洛微科技は2018年に設立され、シリコンフォトニクスとオプトエレクトロニクスを活用した半導体チップを自社開発し、ソリッドステート式LiDARに応用。自動運転企業などに向けたソリューションを提供している。

フランスの半導体産業調査会社「Yole Developpement」は、20年はLiDARの世界出荷個数が約34万個だったが、25年には約470万個、30年には約2390万個へと急速に伸びると予測している。

自動運転分野に活用される車載センサーはさまざまだが、カメラとLiDARのいずれが優れているかについては議論が続いている。米電気自動車(EV)大手テスラが一貫してカメラを採用する一方、中国の新興EVメーカー各社はLiDARを採用してきた。カメラは、価格は安いものの精度・視野・安定性に限界がある。一方、LiDARは精度は高いが価格も高い。

しかし、LiDARの技術が進歩するのに伴い、その価格も下がっている。初期の機械式LiDARの価格は10万ドル(約1200万円)と高額な上、設置が難しく部品の寿命が短いという欠点もあり、量産車への大規模な応用は困難だった。その後開発されたソリッドステート式LiDARには、MEMS(微小電子機械システム)方式や小型のミラーを回転させる方式があり、価格は1万ドル(約120万円)以下に抑えられている。光フェーズドアレイ方式やフラッシュ方式などの完全ソリッドステート式LiDARは、性能が向上したにもかかわらず、価格は約100ドル(約1万2000円)とさらに低価格化している。

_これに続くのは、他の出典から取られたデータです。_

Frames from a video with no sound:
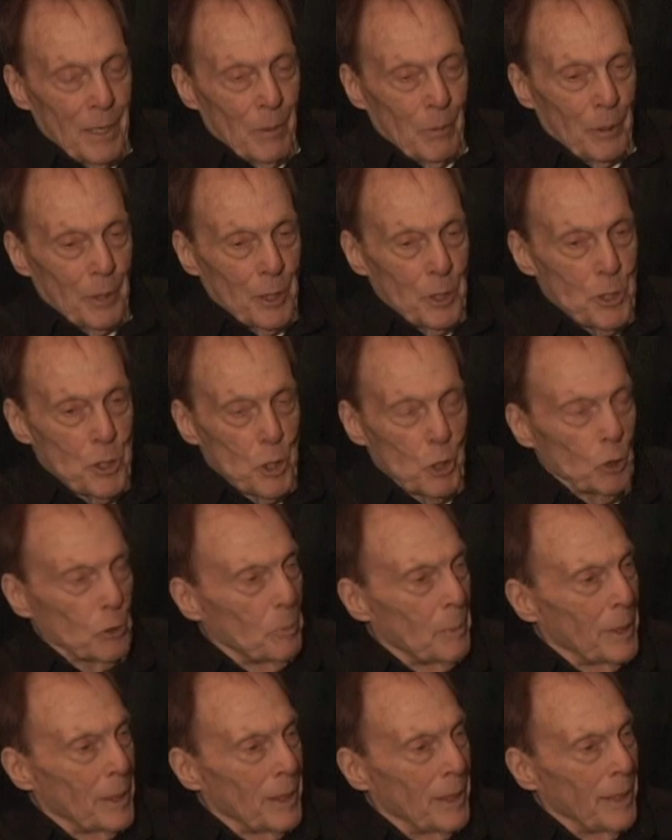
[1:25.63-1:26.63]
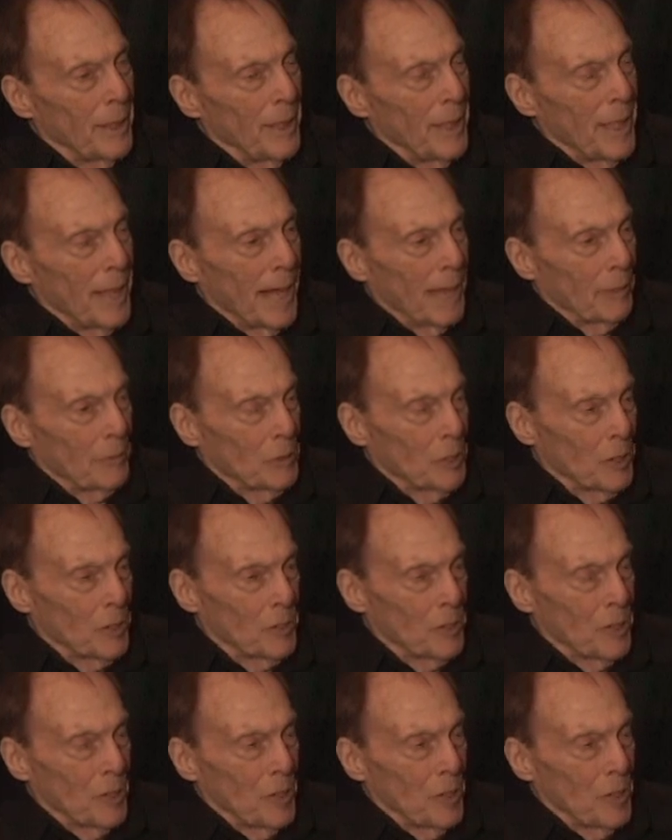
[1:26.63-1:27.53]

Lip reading: When he showed me how just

22年に中国で製造が予定されているLiDAR搭載車種については、大部分が機械式からMEMS式に切り替わっている。完全ソリッドステート式に移行するのも時間の問題だとみられる。

洛微科技は、光フェーズドアレイやFMCW(周波数変調連続波)センサーなどの技術を応用し、完全ソリッドステート式の広視野角LiDAR「Dシリーズ(Diversity Series)」と、長距離測定が可能な4D-LiDAR「Fシリーズ(Foresight Series)」を開発した。

Dシリーズは、主に運転支援機能搭載のバックミラーやライトなどに用いられ、広視野角・高解像度・高信頼度・省エネ・干渉防止といった強みがある。21年3月に発売され、すでに提携企業向けの量産を開始している。

Fシリーズは、シリコンフォトニクスを用いたFMCWセンサーなどの技術を応用している。高解像度・高信頼度・省エネであることはもちろん、三次元の空間情報に瞬間速度を加えた「四次元(4D)」の点群データが取得できる。測定可能距離は200メートルを超える。発売は22年上半期を予定している。

洛微科技の馮寧寧・最高経営責任者(CEO)によると、同社のLiDARは半導体チップの製造コストを抑えることで、低価格化を実現している。また、半導体チップのテープアウト(設計完了)やパッケージングなどを標準化しているため、製品のアップデートにも迅速に対応できるという。